Uncle John’s voice, downstairs.

“What time is it?” her stepmother asked.

“Twenty of,” Uncle John said.

“Will you be back for dinner?”

“Oh, yes,” he said, “count on me.”

“Bridget, have you finished the dishes?”

“Almost, ma’am.”

Her voice.

“Have you anything to do this morning?”

“No, not particular, ma’am, if you have anything to do for me.”

The Irish lilt of it.

“When you’ve finished setting the table, I want the windows washed.”

“Yes, ma’am. How, ma’am?”

“Inside and out both. They’re very dirty.”

“Yes, ma’am.”

She lowered the towel and looked at her tear-stained face in the mirror over the dresser.

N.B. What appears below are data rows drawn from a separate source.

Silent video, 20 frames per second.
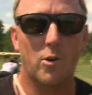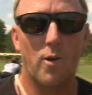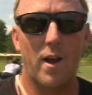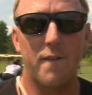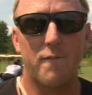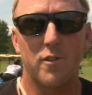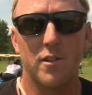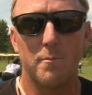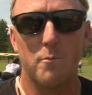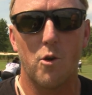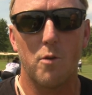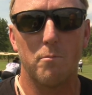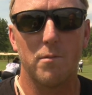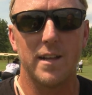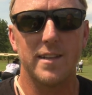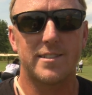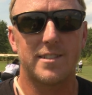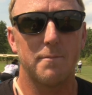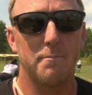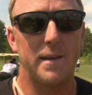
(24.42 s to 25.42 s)
grateful and more
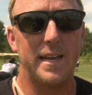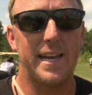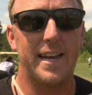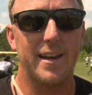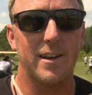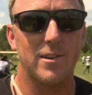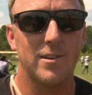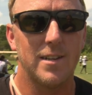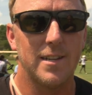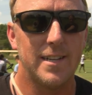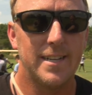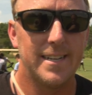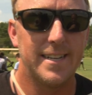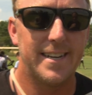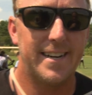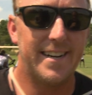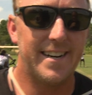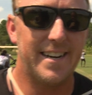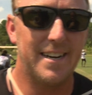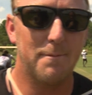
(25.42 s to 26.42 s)
blessed to be here.
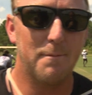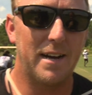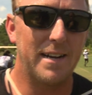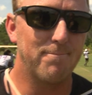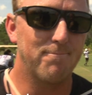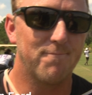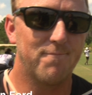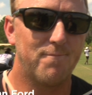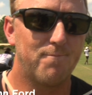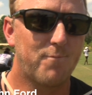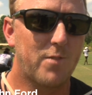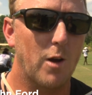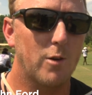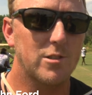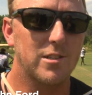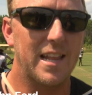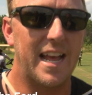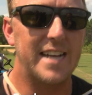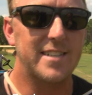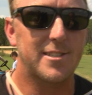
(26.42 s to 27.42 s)
Um, I,
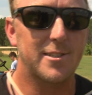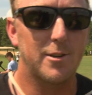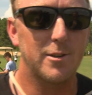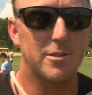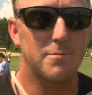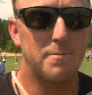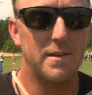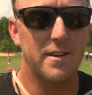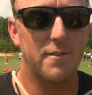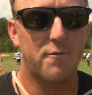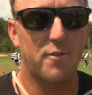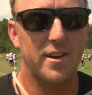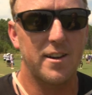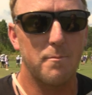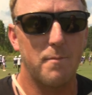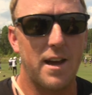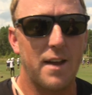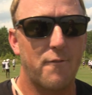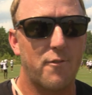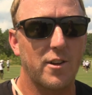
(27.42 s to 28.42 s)
Coach Lassiter has been a friend of
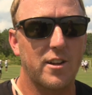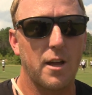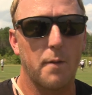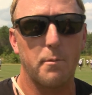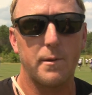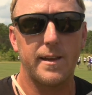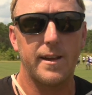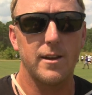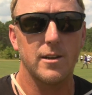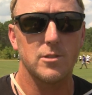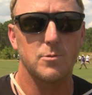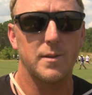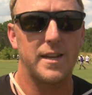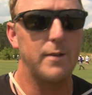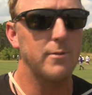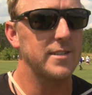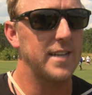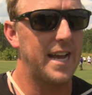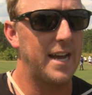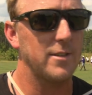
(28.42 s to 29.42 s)
mine for a couple of years when he
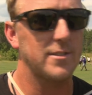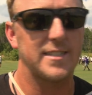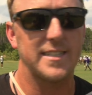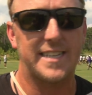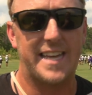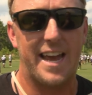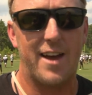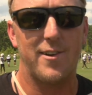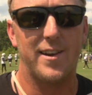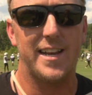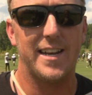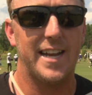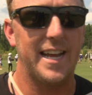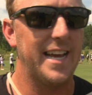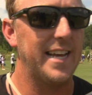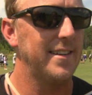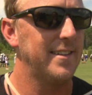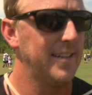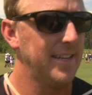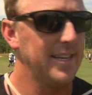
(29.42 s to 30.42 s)
was at Houston County and
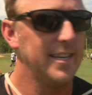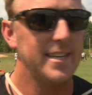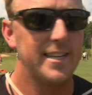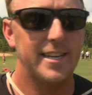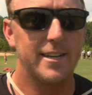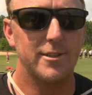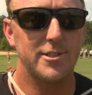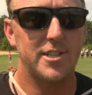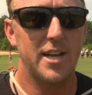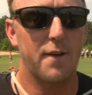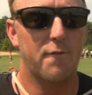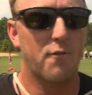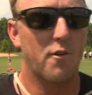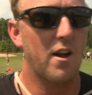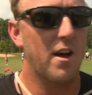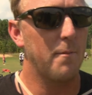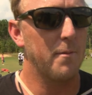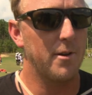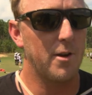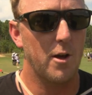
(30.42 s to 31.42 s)
had you know, Jake
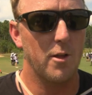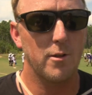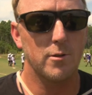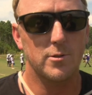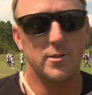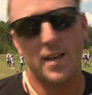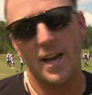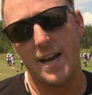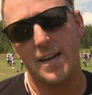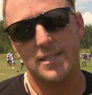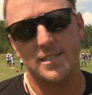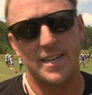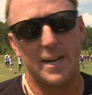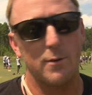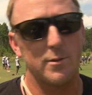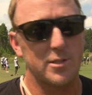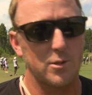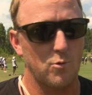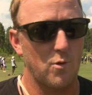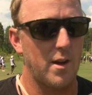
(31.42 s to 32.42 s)
Fromm and all those guys, and I
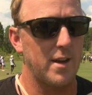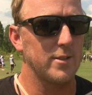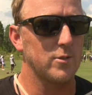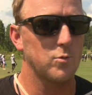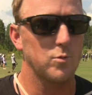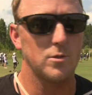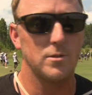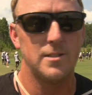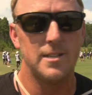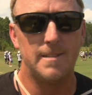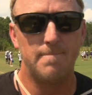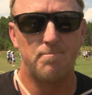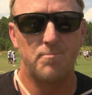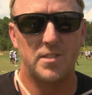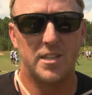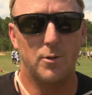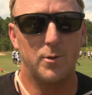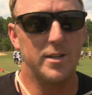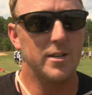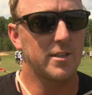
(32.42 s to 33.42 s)
was at Roswell,
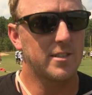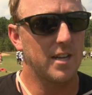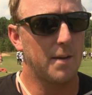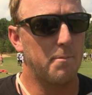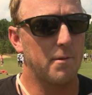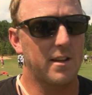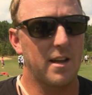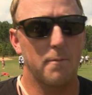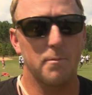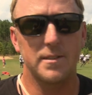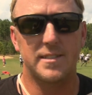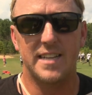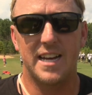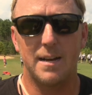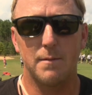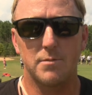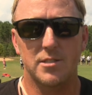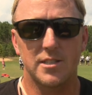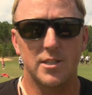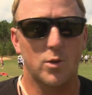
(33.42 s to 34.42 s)
and we hooked up a couple of
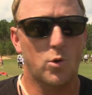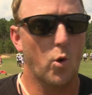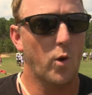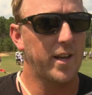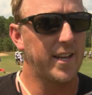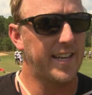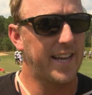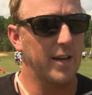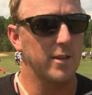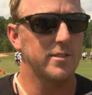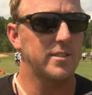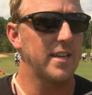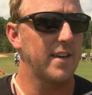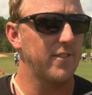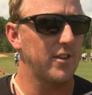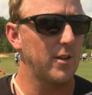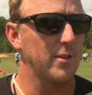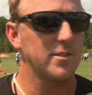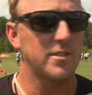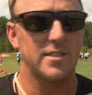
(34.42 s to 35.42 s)
times in the Corky Kell
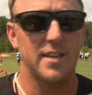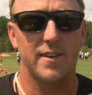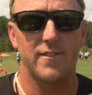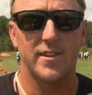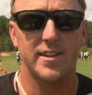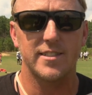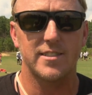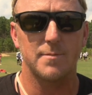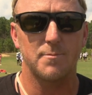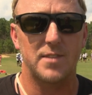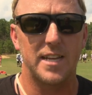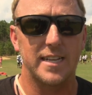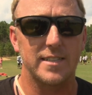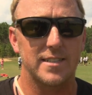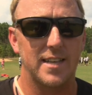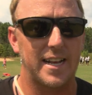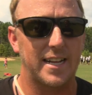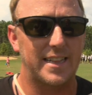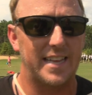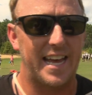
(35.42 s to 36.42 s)
seven on seven and some things
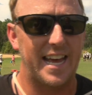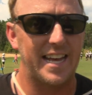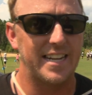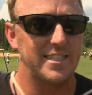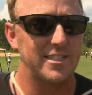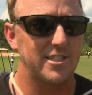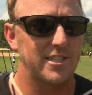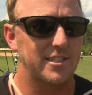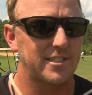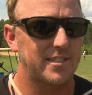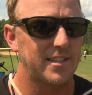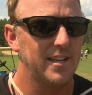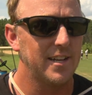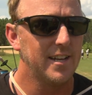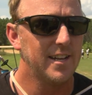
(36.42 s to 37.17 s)
like that, and just,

Are there no looking glasses in all of Fall River then?

She had gained far too much weight this past year; her face looked bloated, her eyes puffed and swollen from the tears.

Plump? No, no. You’re what my mother might have called wöllustig.

She looked at her skin, far too pale, the fiery coloration of her hair contrasting violently with its ghostly pallor and the lifelessness of her eyes, red from her tears but drained of all other color.

How shall I face each morning without my dearest child to greet me with those pale gray eyes in her round pale face?

She dried her face and her hands, and then sighed deeply and forlornly, and put the towel back onto its rack, and stood uncertainly in the center of the room, as though not knowing what she wished to do next, or where she chose to go. She sighed again, and went at last to the door, opening it and looking out onto the landing to make certain no one was about.

In her nightdress she stepped outside and went to the large clothespress at the top of the stairs. There were nearly a score of dresses in the closet, winter- and summer-weight both. A single, green, summer-weight dress belonging to her stepmother hung at the very front of the closet, but the rest of the garments were hers and Emma’s, most of them hers and most of them blue; she favored the color; Alison said it complemented her hair and her eyes. This morning she didn’t care what she put on. The dress she took down from one of the hangers was a simple ready-made wrapper, fashioned of chintz and printed with a tiny gold floral figure on a black ground, lightweight enough for the sweltering day. She carried it back into her room, and closed the door behind her again. Moving slowly, as though pushing her way through the miasma of clinging heat, she took off her nightdress, examined it for bloodstains, and then dropped it in the hamper alongside the dresser.